Forgetting is rarely dramatic. It does not arrive as an erasure — a sudden blank where memory used to be. It arrives as a slow shift in what seems worth remembering. The lessons that cost the previous generation dearly become, in the next generation, merely historical footnotes, and in the generation after that, the kind of thing that happened once, long ago, to different people in different circumstances, which is to say: the kind of thing that could not happen now.
This is not stupidity. It is the ordinary operation of a mind that must manage its attention budget. You cannot hold all of history’s warnings in active consideration at once; you would be paralysed. So you let the distant warnings fade to background and attend to the immediate. The problem is that the conditions for repetition are often assembled in the background, in the quiet period when the warning has faded and the crisis has not yet arrived.

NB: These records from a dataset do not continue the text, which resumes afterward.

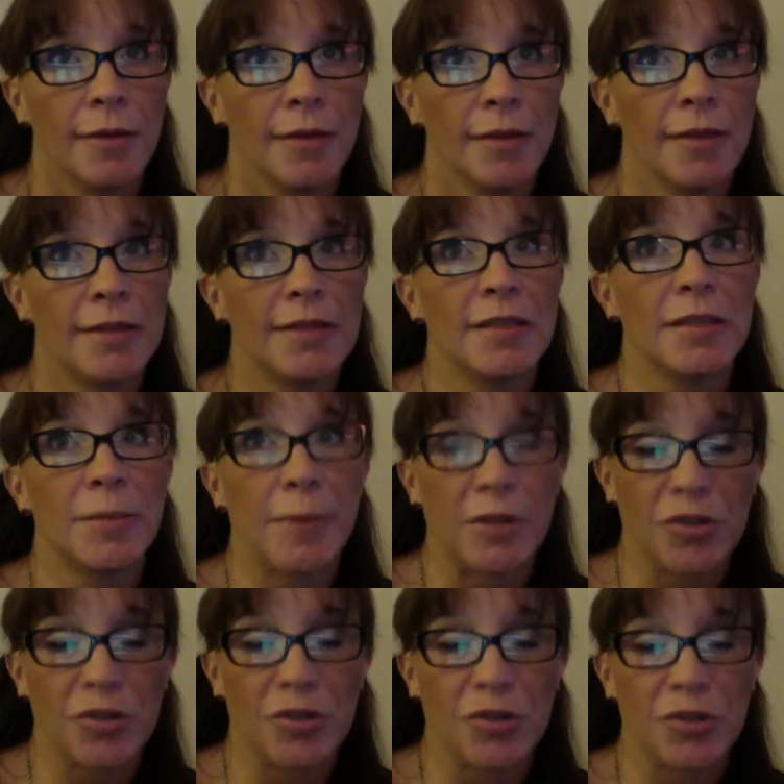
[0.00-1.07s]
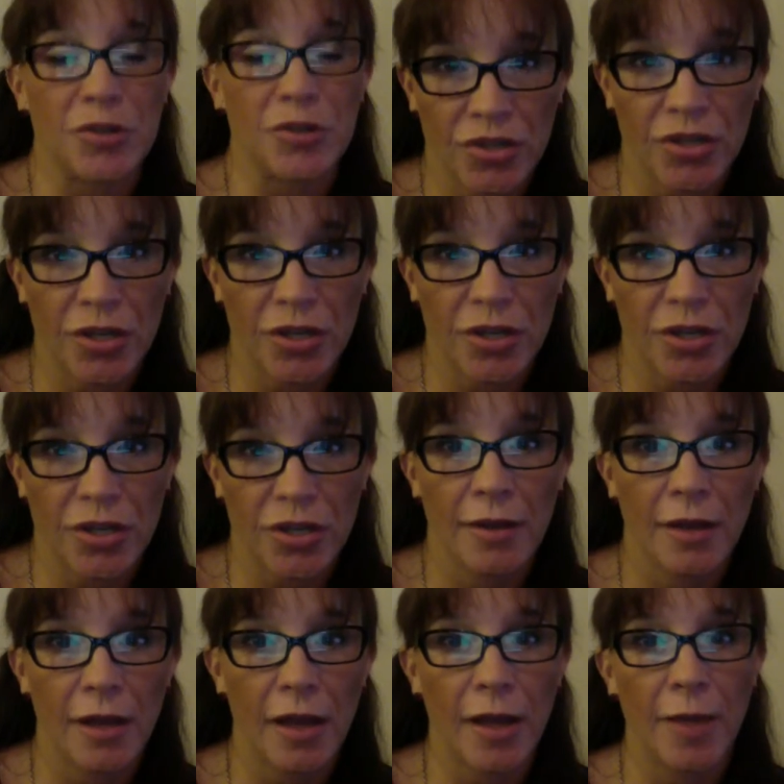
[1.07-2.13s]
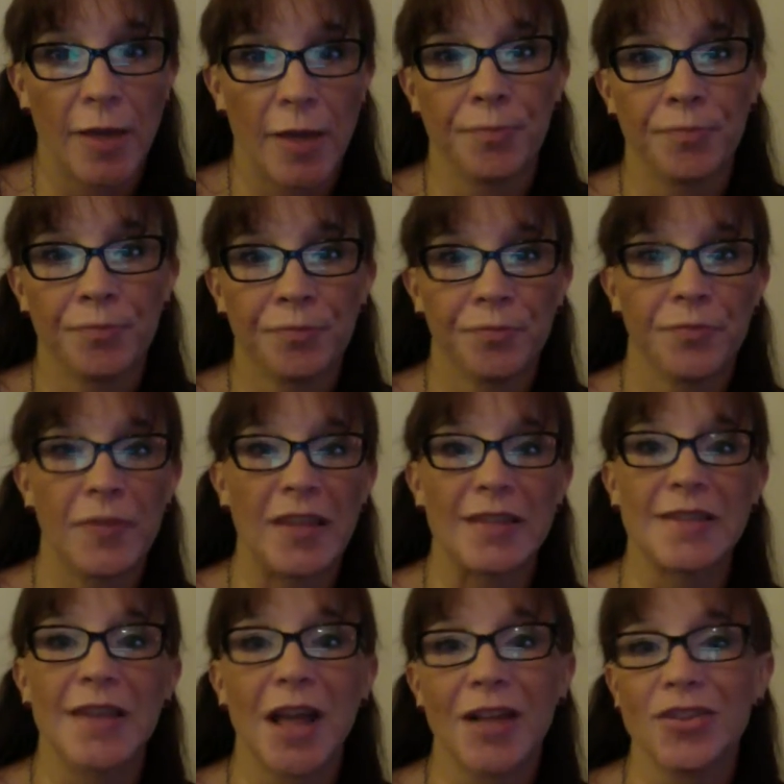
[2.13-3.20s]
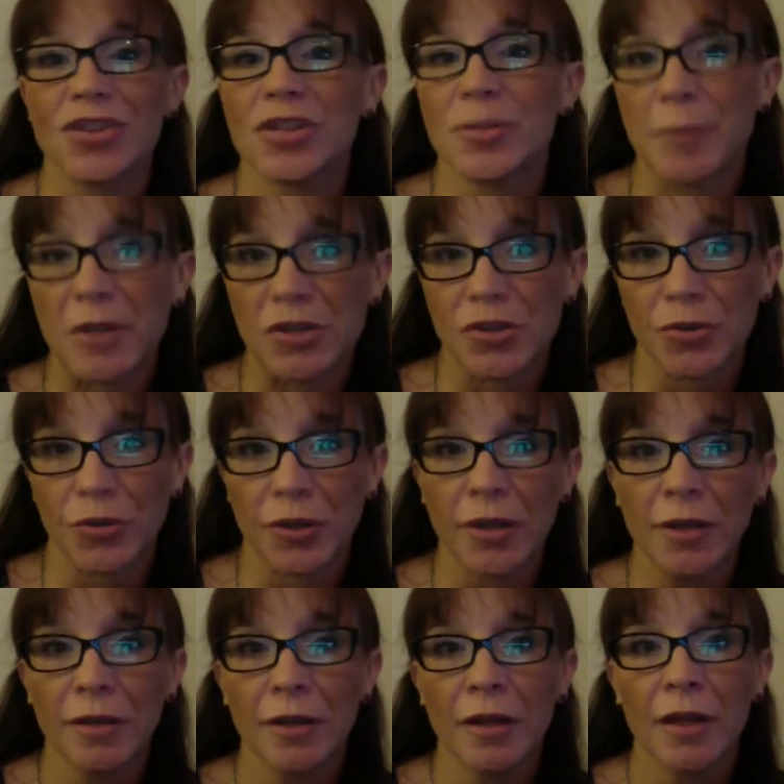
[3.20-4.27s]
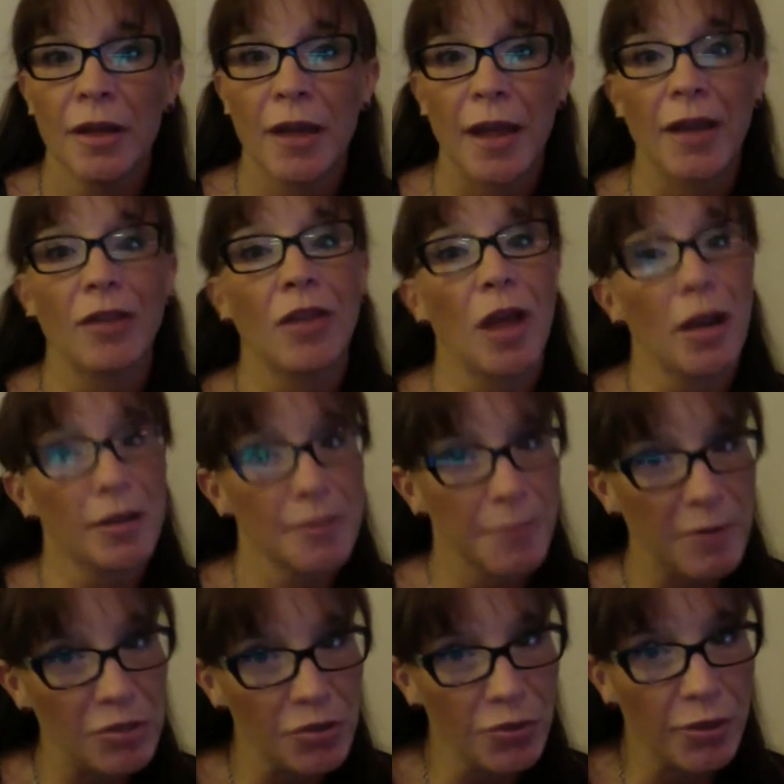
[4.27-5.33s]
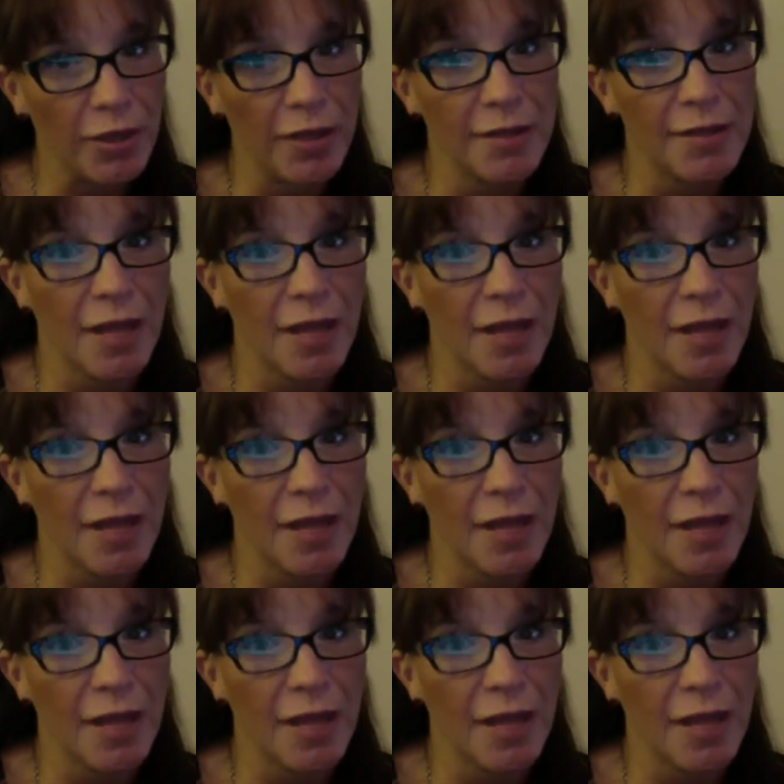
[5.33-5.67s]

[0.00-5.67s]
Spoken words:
that's in special education, that's not just speech only, and a lot of speech only kids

The civilisations that have managed best are the ones that institutionalised remembrance — that built into their structures mechanisms for keeping certain hard-won lessons salient even when immediate experience no longer reinforced them. Not as nostalgia or ancestor-worship, but as a functional acknowledgement that the map of past disasters is one of the best guides available to where the new ones might form.
The alternative is to relearn. Relearning is expensive. Its cost is not paid by the generation that forgot but by the one that inherits the consequences of forgetting — which is one reason why each generation tends to believe it has finally escaped the repetitions that afflicted its predecessors, right up until it discovers that it has not.